Webinar : Social Security Administration’s Compassionate Allowances initiative

Generous with her time and empathy, it was common for Cheryl to accept phone calls from distressed members of the TMAU community at all hours of the day and night. Even when an illness in 2012 prevented her from responding to emails, she provided her hospital room’s phone number on a community blog so that anyone in need could reach her! Considering how many people with TMAU are dragged into the vicious cycle of olfactory discrimination leading to suicidal thoughts, Cheryl’s being present for others undoubtedly saved lives.

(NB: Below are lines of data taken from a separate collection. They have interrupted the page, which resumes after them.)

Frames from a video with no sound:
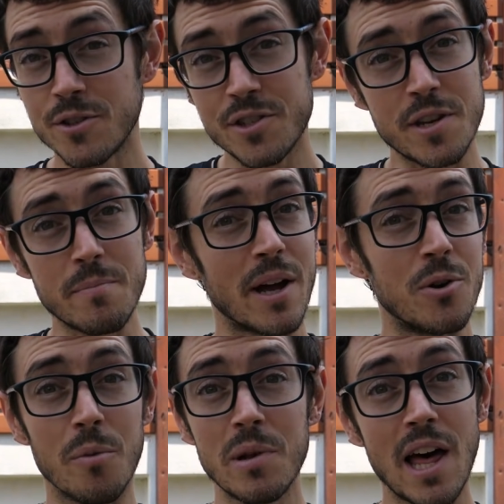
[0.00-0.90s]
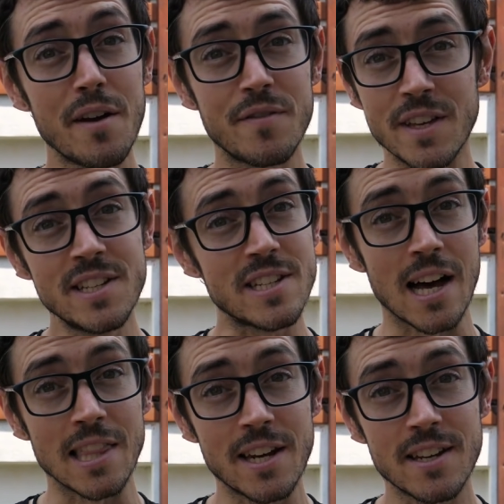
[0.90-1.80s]
just in my normal life in
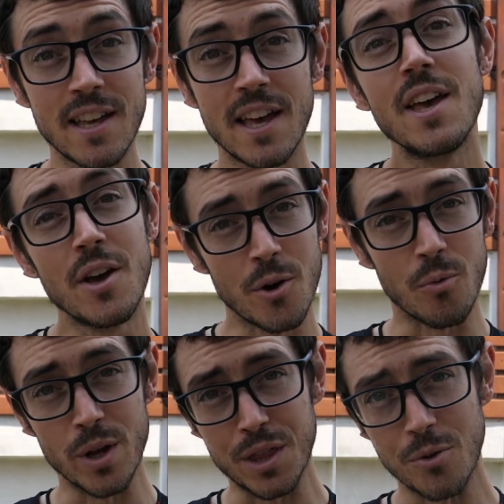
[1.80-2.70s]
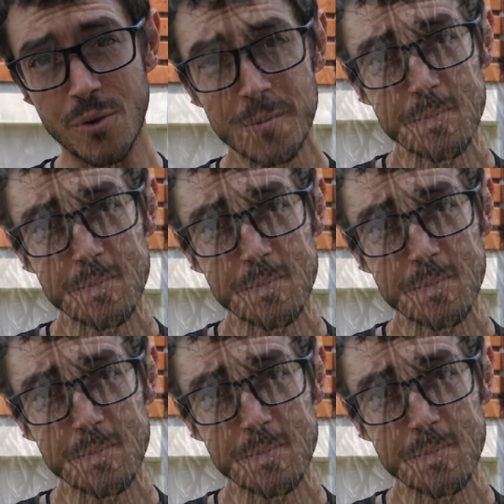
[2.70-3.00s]
Thailand, with you.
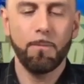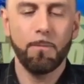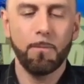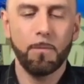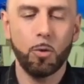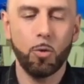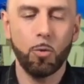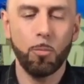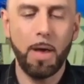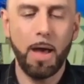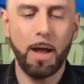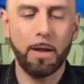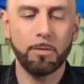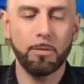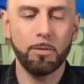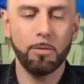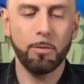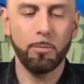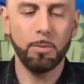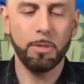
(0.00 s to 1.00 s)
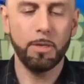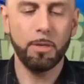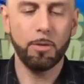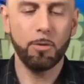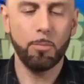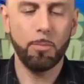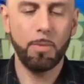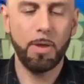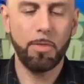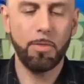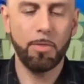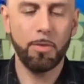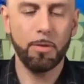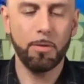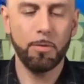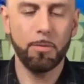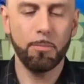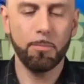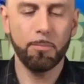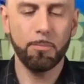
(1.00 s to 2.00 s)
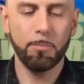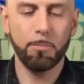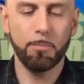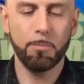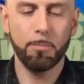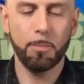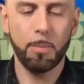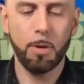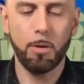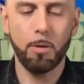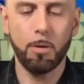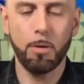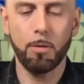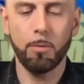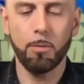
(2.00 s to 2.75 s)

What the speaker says: go back to the beginner method. I'm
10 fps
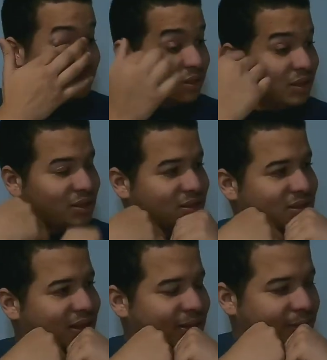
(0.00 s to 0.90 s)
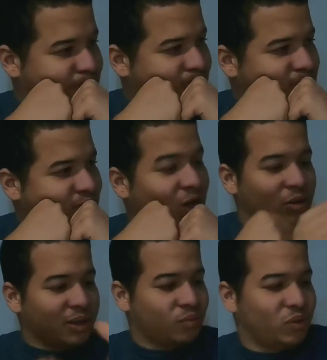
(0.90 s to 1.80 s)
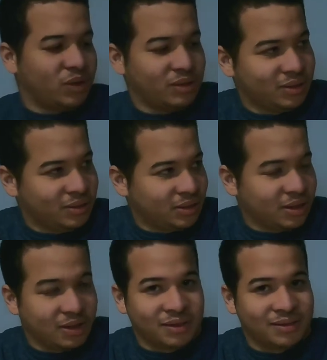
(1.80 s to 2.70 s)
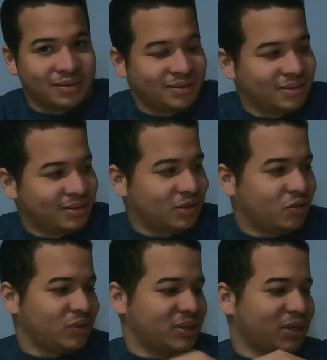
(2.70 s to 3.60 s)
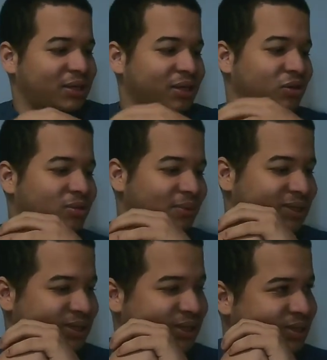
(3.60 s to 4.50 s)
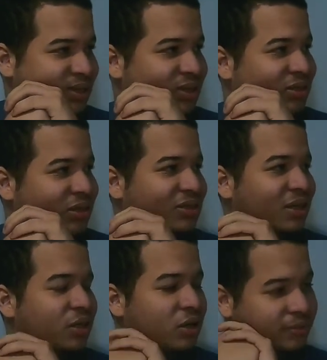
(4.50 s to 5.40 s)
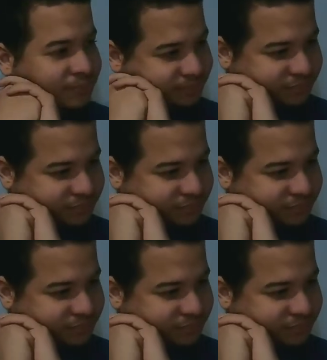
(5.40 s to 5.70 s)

let's see. Oh, it's not restarting automatically. So let's turn it on.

Accomplishments like this may not be quantifiable, or fit into mainstream media stereotypes of heroism, but are characteristic of what has been described as a tradition of disabled mutual aid: “the small, low-key things we do, in the crip genius ways we do them with ease without abled panic are the opposite of nothing. They are everything.”

I never met Cheryl. Ironically, it was in the summer of 2015 –just weeks after she passed away– that my own initial (and long overdue) encounter with Disability Studies opened up before me the previously unimagined possibility of reconceptualizing olfactory hatred from a constant of human nature into an object of critical, justice-centered research. Her posts, including those quoted above, are among the very few traces that I’ve found of other people who have seen some value in trying to use critical reason against the hegemonic, ableist culture of odor-shaming. I’m grateful for her committed work, and hope that one day, as Cheryl envisioned, the struggle by people with TMAU for justice in the workplace, transportation, housing, and public discourse will earn the solidarity of other progressive movements. Maybe then she’ll finally receive the recognition she deserves.